SOURCE DATA Start Marker

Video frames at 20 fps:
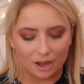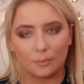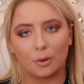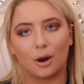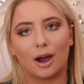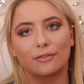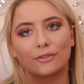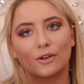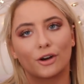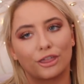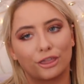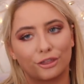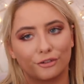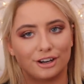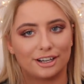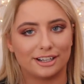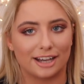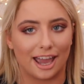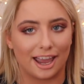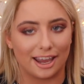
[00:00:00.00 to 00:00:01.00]
Well, I've got
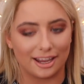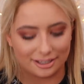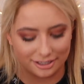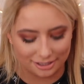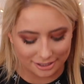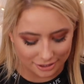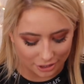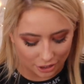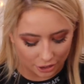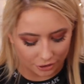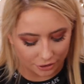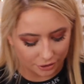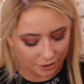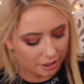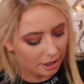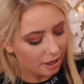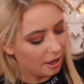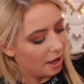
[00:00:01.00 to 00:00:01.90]
three days, so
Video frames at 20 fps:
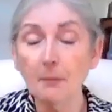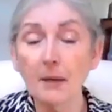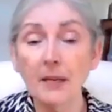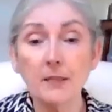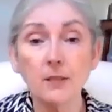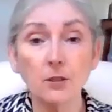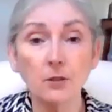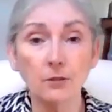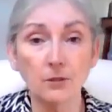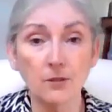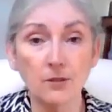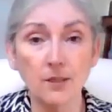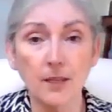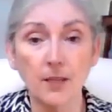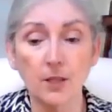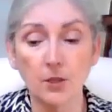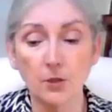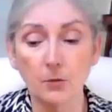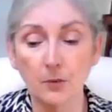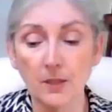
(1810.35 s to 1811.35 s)
Pentacles
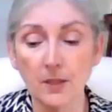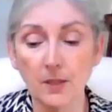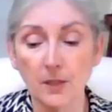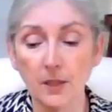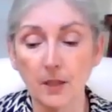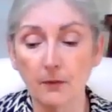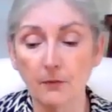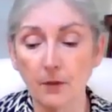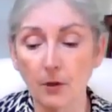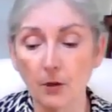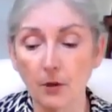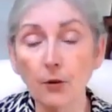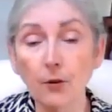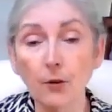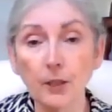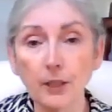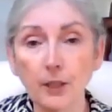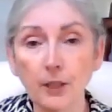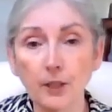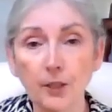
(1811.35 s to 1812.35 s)
that you received
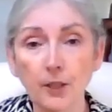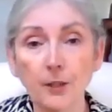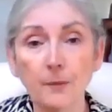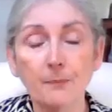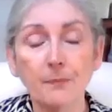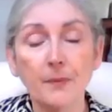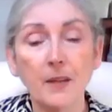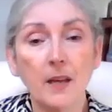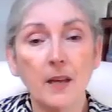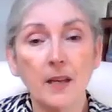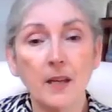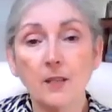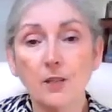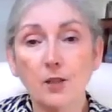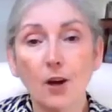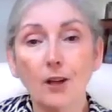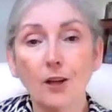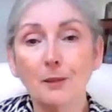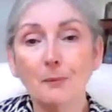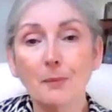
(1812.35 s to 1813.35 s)
earlier
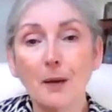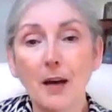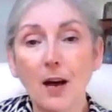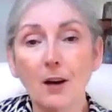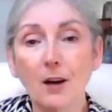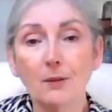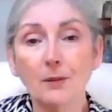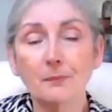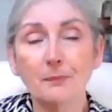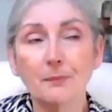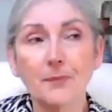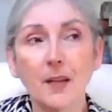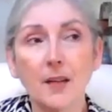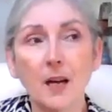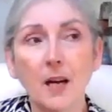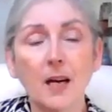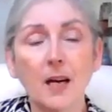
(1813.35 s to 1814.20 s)
is all about,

SOURCE DATA End Marker

WORK TO COMPLETE:
Starting at the line that contains "[00:00:01.00 to 00:00:01.90]", output every line through the end of the data, both ends included, and nothing else; pictures stay out.

EXERCISE ANSWER:
[00:00:01.00 to 00:00:01.90]
three days, so
Video frames at 20 fps:
(1810.35 s to 1811.35 s)
Pentacles
(1811.35 s to 1812.35 s)
that you received
(1812.35 s to 1813.35 s)
earlier
(1813.35 s to 1814.20 s)
is all about,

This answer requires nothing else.